Squirreling away nuts for winter

During the autumn season, you'll see acorns and other nuts falling from trees as the trees get ready to go dormant --- basically, sleep --- during the winter.

Many animals take advantage of this time and gather those nuts to eat during the winter, and you've most likely seen plenty of squirrels running around with acorns in their mouths or holding black walnuts in their paws. They are eating nuts, fruit, berries, corn, insects and other items to fatten up for the winter, putting on layers of fat as its gets colder like humans put on layers of clothing.

fat squirrel

You might have even witnessed a squirrel not eating a nut but pushing a whole nut into the ground.

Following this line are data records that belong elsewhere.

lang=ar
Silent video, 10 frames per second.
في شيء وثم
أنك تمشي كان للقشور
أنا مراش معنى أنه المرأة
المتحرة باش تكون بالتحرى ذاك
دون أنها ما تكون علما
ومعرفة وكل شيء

That's because tree squirrels, such as the fox squirrel that is common in Iowa, don't store nuts in their dens for the winter. Instead, they will form caches of nuts that they can eat when food gets scarce --- or hard to find --- during the winter.

One squirrel can hide up to 10,000 nuts per year.

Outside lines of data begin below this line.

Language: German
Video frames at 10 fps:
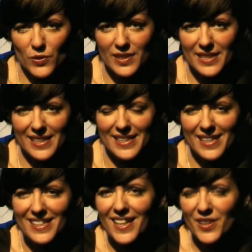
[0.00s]
Und äh,
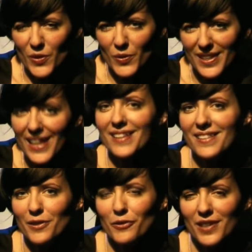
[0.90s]
der dritte und
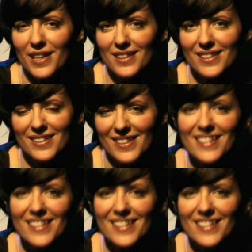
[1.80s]
letzte Finalist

squirrel with a nut in its mouth

They will crack a nut --- to make sure it doesn't begin to grow before winter --- and then will bury it just below the surface, hiding it from predators. Studies have even found that squirrels precisely place nuts in certain places, forming a cache of acorns all together and another cache of just walnuts. They then use their sense of smell to find their nuts when they are hungry during the winter.

In the spring, any forgotten or uneaten nuts may end up sprouting where they are buried. That means squirrels are very important in shaping forests!